WORKING DATA –
□ □ □

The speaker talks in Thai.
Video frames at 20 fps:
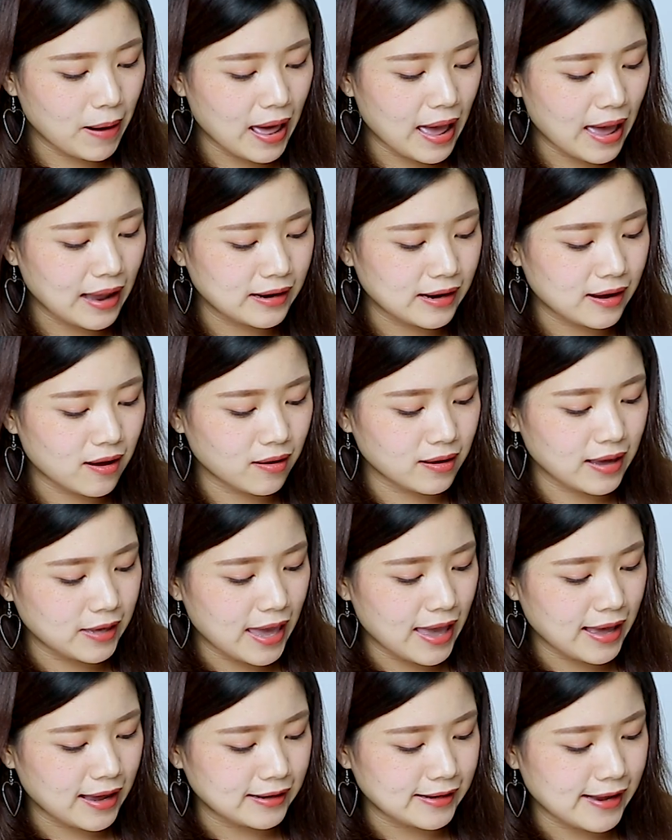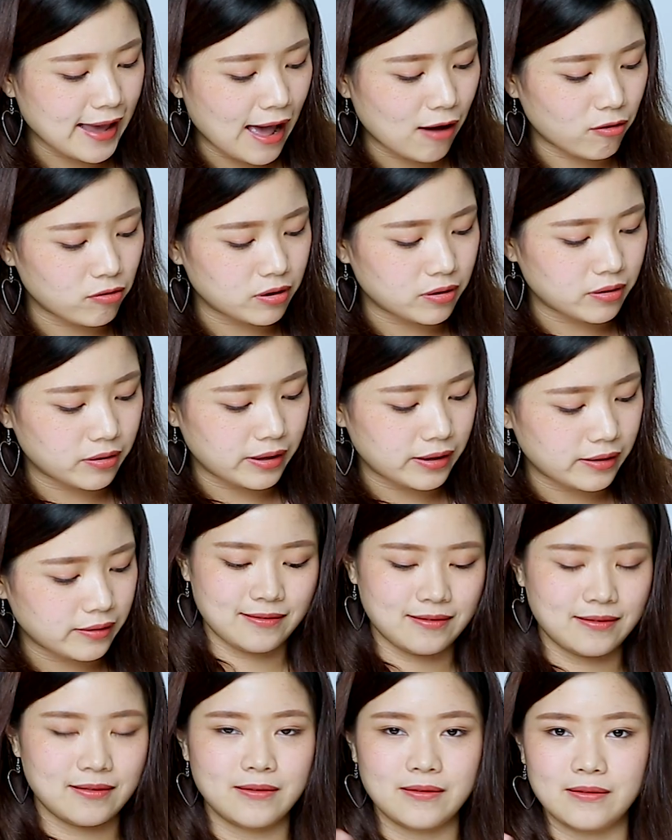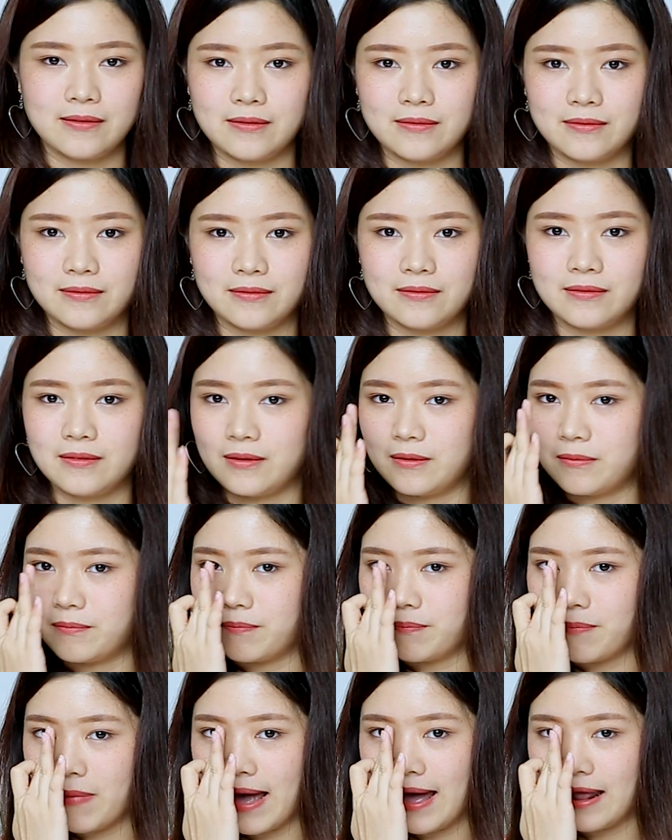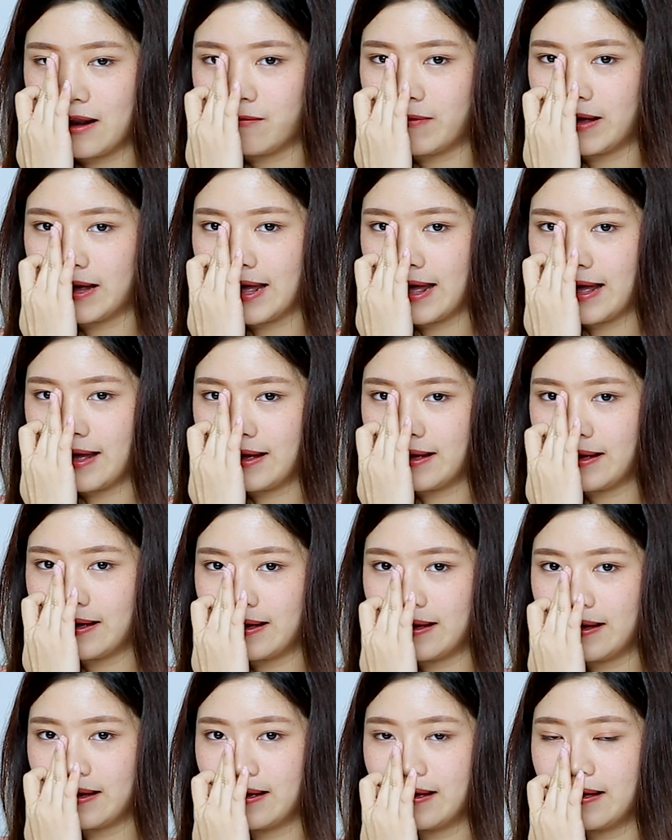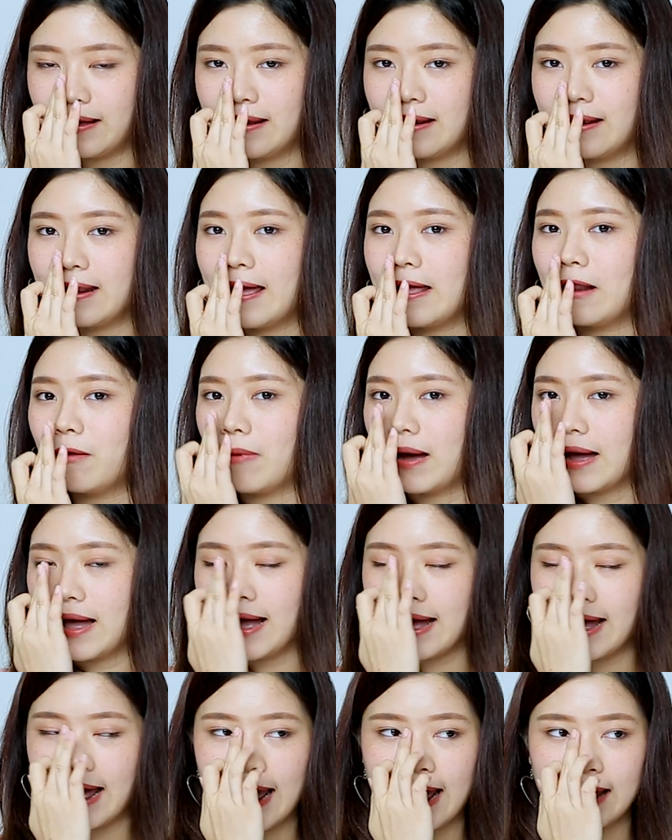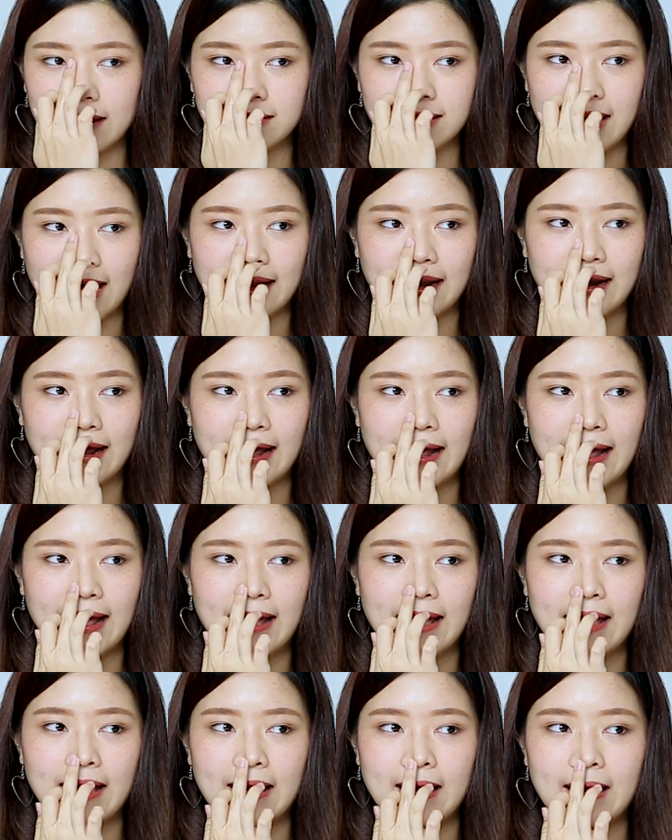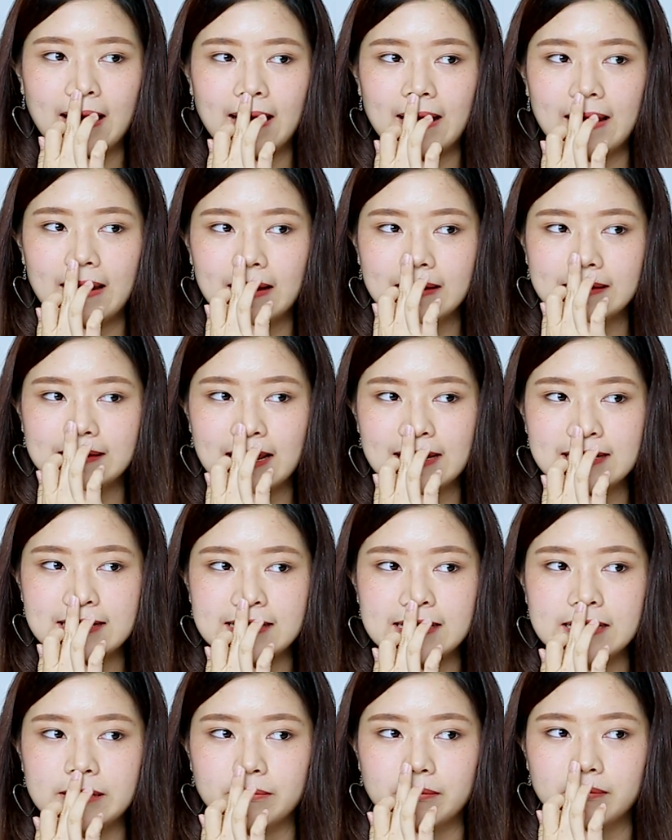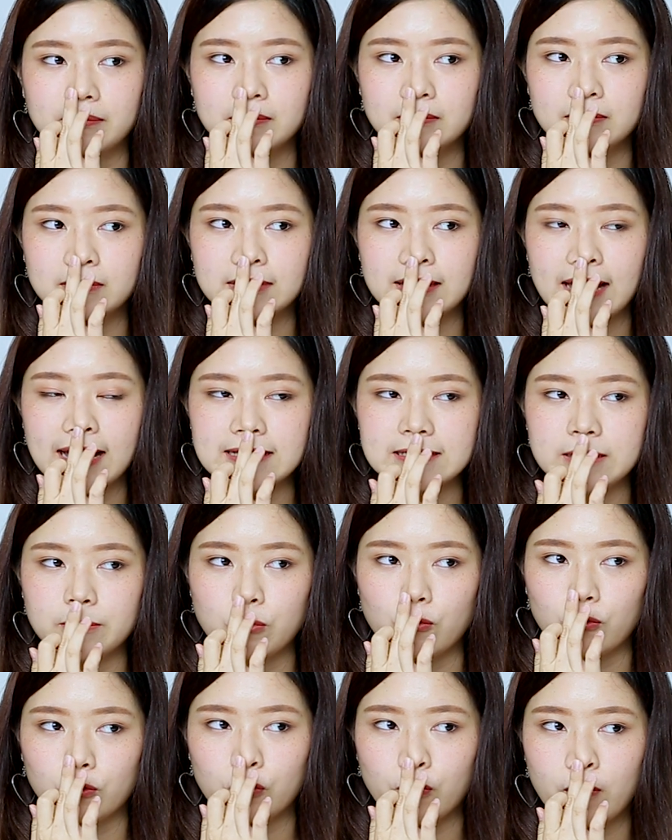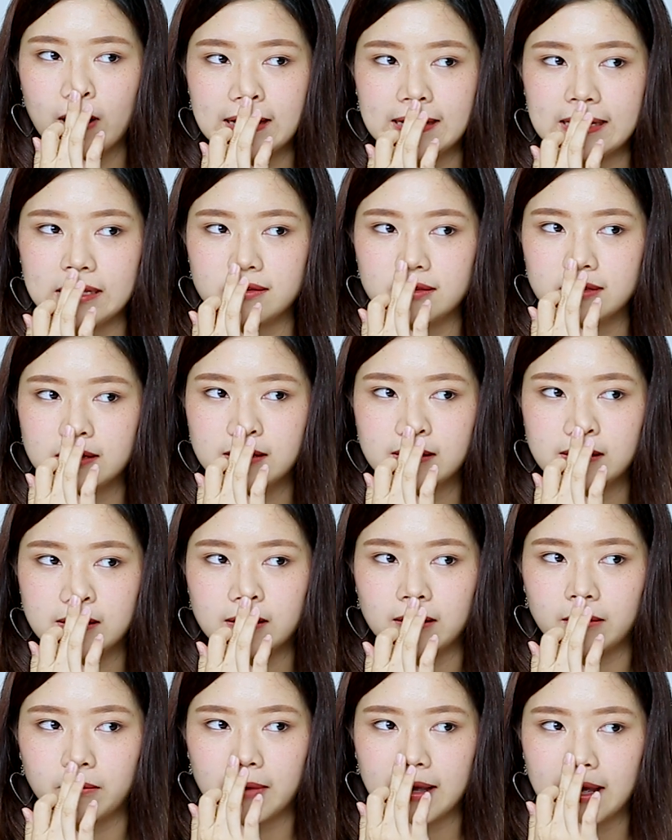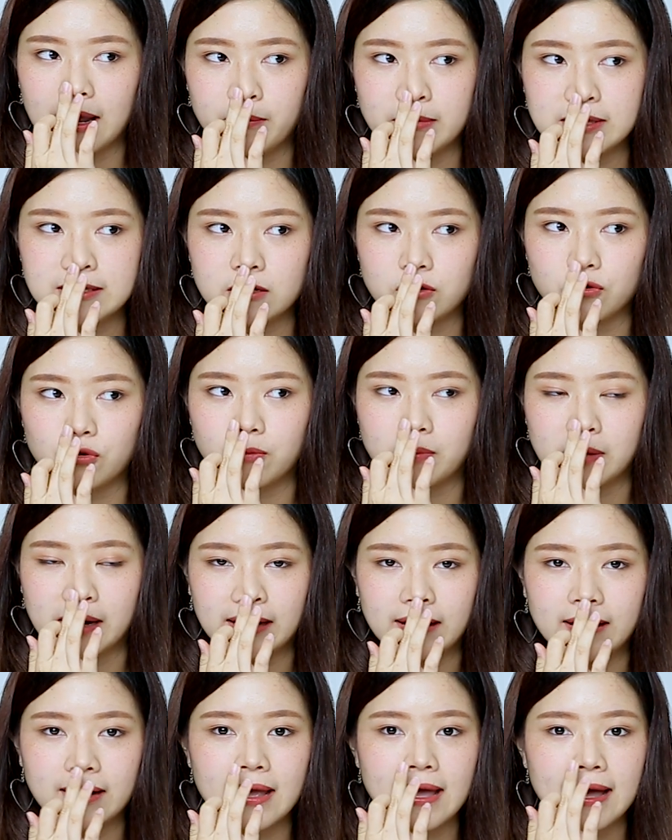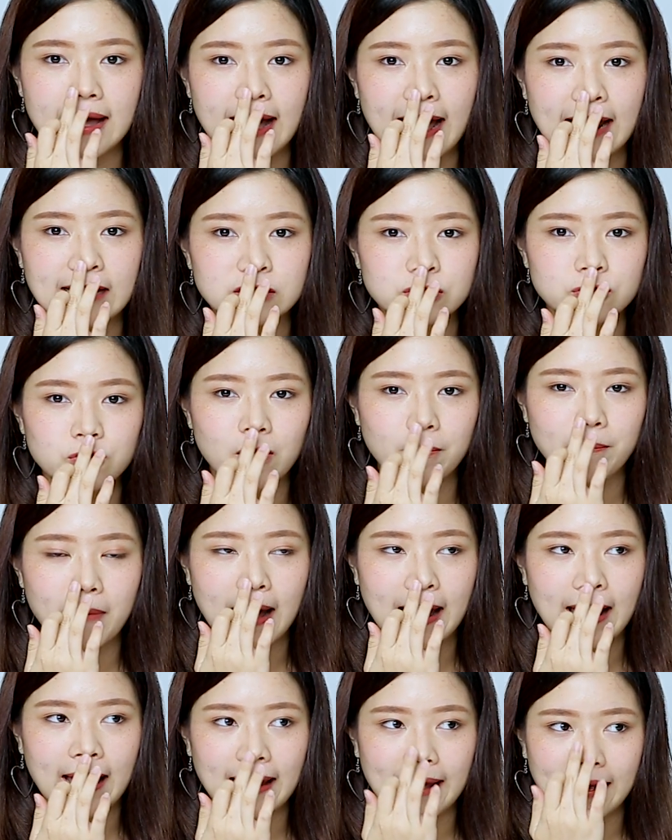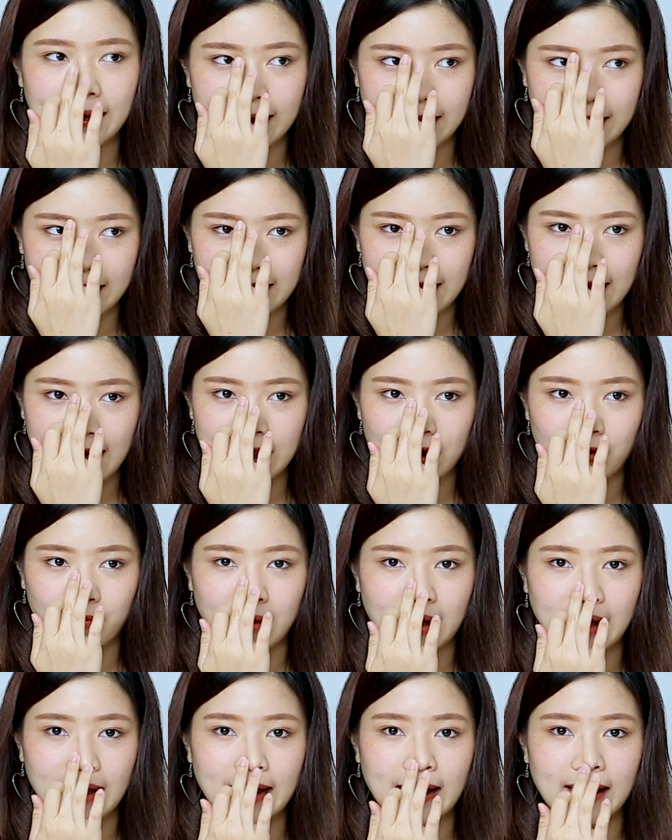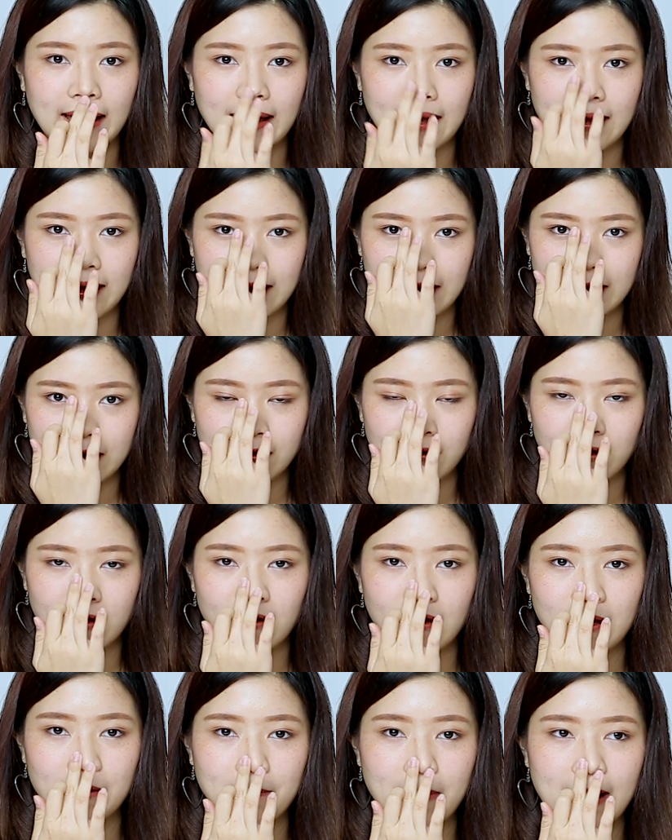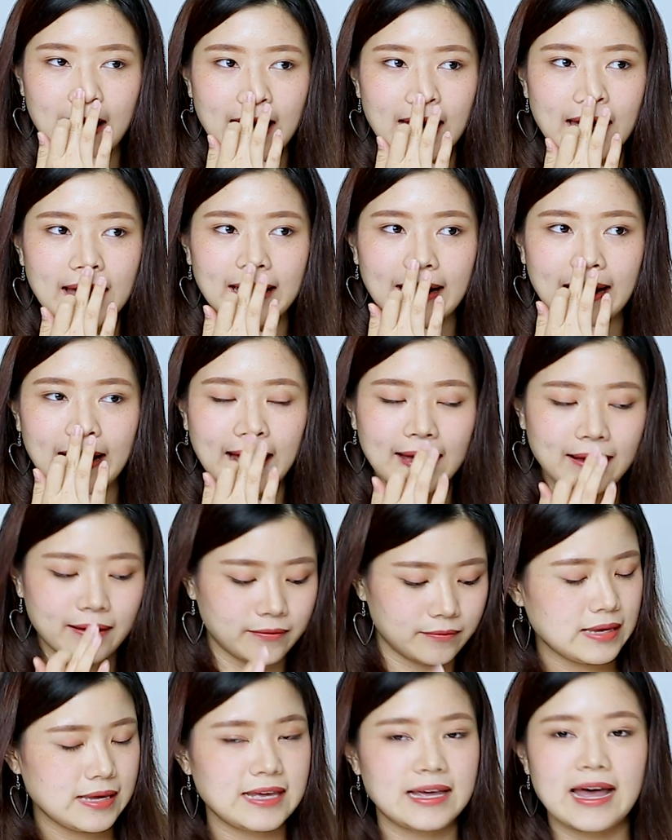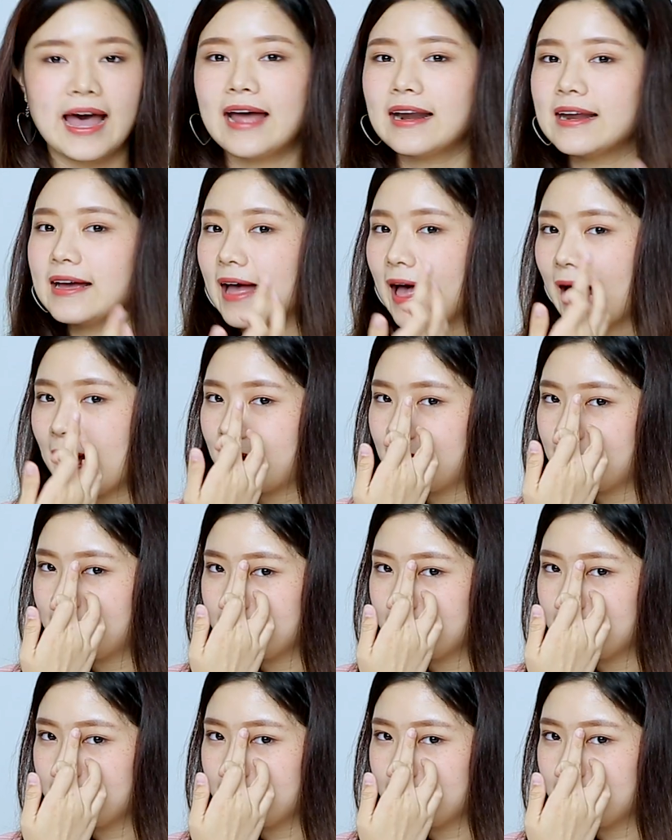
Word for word: พลาดนี่ก็แก้กันยาวเลย ปาดลงไปค่ะ ไล่ลงมาข้างๆสันนะคะ อย่าลืมใต้จมูกด้วยนิดนึงไม่งั้นมันจะดูเหมือนขาดช่วงไปไล่ลงมาค่ะ ค่อยๆป้ายนะคะ อีกข้างนึงค่ะ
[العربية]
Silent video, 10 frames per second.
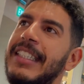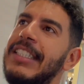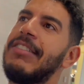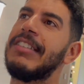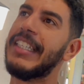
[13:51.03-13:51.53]

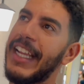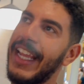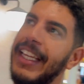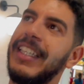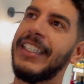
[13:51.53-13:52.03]
اوكي
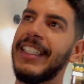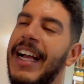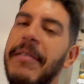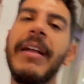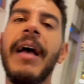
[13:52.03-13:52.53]

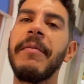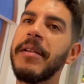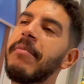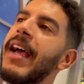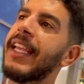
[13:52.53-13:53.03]
I'm
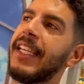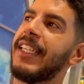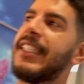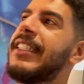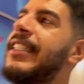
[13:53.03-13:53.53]
coming back
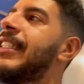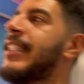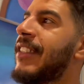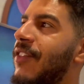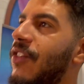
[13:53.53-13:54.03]
here
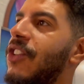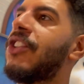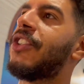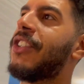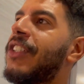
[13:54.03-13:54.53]
for
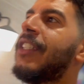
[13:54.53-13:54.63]
sure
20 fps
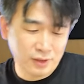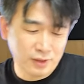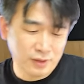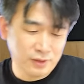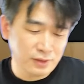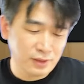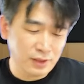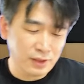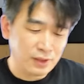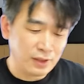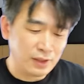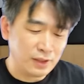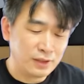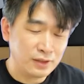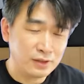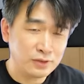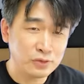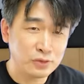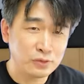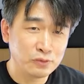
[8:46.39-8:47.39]

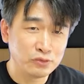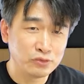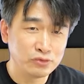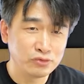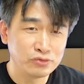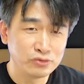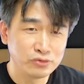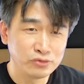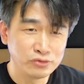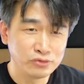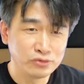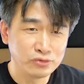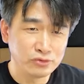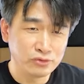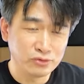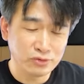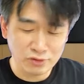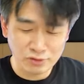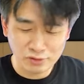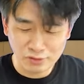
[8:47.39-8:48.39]
색깔이 좀
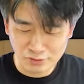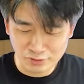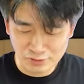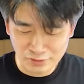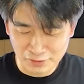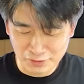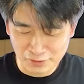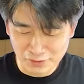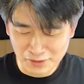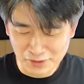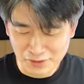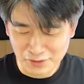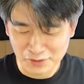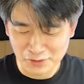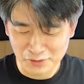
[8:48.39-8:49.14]
누런 것들이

□ □ □

TASK TO CARRY OUT –
Write out, exactly and with nothing added, every line from the one that holds "[13:54.03-13:54.53]" to the end of the entries above; pictures stay out.

SOLUTION BELOW –
[13:54.03-13:54.53]
for
[13:54.53-13:54.63]
sure
20 fps
[8:46.39-8:47.39]

[8:47.39-8:48.39]
색깔이 좀
[8:48.39-8:49.14]
누런 것들이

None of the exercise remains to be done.